Plamondon: Notre Dame must be more consistent moving forward
Brian Plamondon | Monday, September 28, 2015
On the surface, Notre Dame defeated Massachusetts soundly Saturday, winning 62-27 and out-gaining the Minutemen 681 yards to 450.
Those numbers, however, don’t tell the whole story.
Notre Dame’s inconsistent play against Massachusetts was troublesome, not only because it was against a middling Mid-American Conference team but also because that’s become the norm for the Irish so far this season.
The question of stability, or lack thereof, all starts on defense for the Irish. This unit looked like one of the most fearsome in the country when suffocating Texas, porous against a run-of-the-mill Virginia offense, then stout again when defending Georgia Tech’s triple option last week.
Against Massachusetts, it was a tale of two halves.
The Minutemen put up 20 points on the Irish in the first half, putting a short-lived scare into the Notre Dame faithful. After the Irish forced three consecutive three-and-outs to begin the game, the defense went into hibernation mode and allowed Massachusetts to score on three successive drives in the first half. Although the scouting report highlighted Massachusetts’ quality air attack, it still came as a total surprise when the Minutemen kept pace with the Irish and gained 276 yards of total offense in the first half alone.
With a Clemson offense next on the docket that sports prolific playmakers such as quarterback Deshaun Watson, that’s alarming.
To the Notre Dame defense’s credit, it righted the ship in the second half and made Massachusetts look like the MAC foe it is. They held the Minutemen to just seven points that came in garbage time with Notre Dame’s backups in the game. If Notre Dame’s defense disappears for a half against a different team, however, it will prove much costlier.
On offense, it was quarterback DeShone Kizer that lacked consistency. To be fair, Kizer has been the starting quarterback at Notre Dame for all of two weeks. But Notre Dame can only go as far as its signal caller, and he is certainly experiencing his fair share of growing pains. One wouldn’t be able to tell from his stat line — 15 of 22 passing for 207 yards, two touchdowns and an interception — but Kizer continues to miss a lot of throws. That was something Irish head coach Brian Kelly even admitted after the game, although he balanced that statement by mentioning Kizer’s ability to self-correct.

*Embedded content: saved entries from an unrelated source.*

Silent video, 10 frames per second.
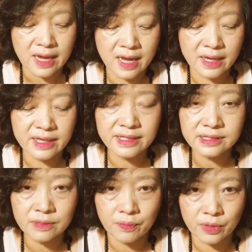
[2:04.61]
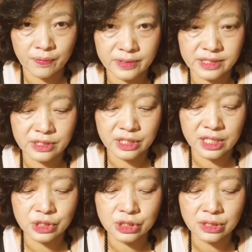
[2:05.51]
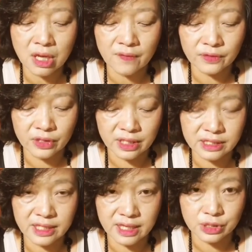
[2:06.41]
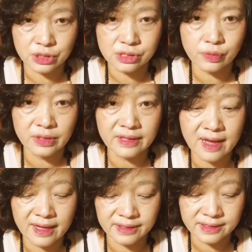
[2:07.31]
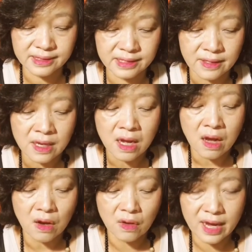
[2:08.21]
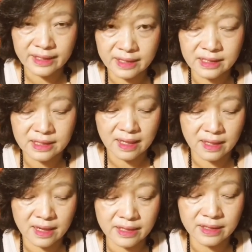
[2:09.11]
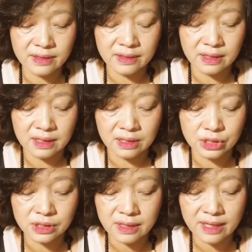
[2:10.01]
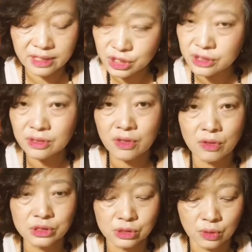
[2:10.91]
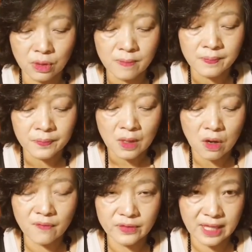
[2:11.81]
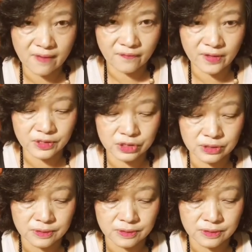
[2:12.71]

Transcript: Uh, it is the representation of the interactions with others or ident uh, additional control over the effect.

For a quarterback with only two career starts, Kizer’s decision-making is on its way to becoming his strong suit, as he has demonstrated the poise of a crafty veteran at times. Against Massachusetts, however, he showed the same flaws as he did against Georgia Tech. His execution on certain throws left those watching scratching their heads. Some found the turf well short of his receivers, while others were completions that did not hit receivers in-stride. Kizer has exceeded expectations and done enough to get the Irish comfortably by so far. But his consistency, not necessarily problematic against a team of Massachusetts’ caliber, must be improved upon with the Irish playing more formidable opponents down the road.
Now four games into the 2015 season, Kelly said he knows what the “heartbeat” of his football team is. For a group that has aspirations to play well into January, its time for Kelly and his coaching staff to coax a little bit more out of the Irish. It was an impressive win all things considered against Massachusetts, but in order to compete with the likes of Clemson and USC, the defense can’t disappear for three series in a row and fans shouldn’t have to worry about potentially easy throws finding the dirt.
Both Kizer and the defense have shown flashes of brilliance in recent weeks. It is time for them to perform on a consistent basis. The place they must start is none other than one of the biggest stage in all of college football, under the lights in Death Valley.
The views expressed in this column are those of the author and not necessarily those of The Observer.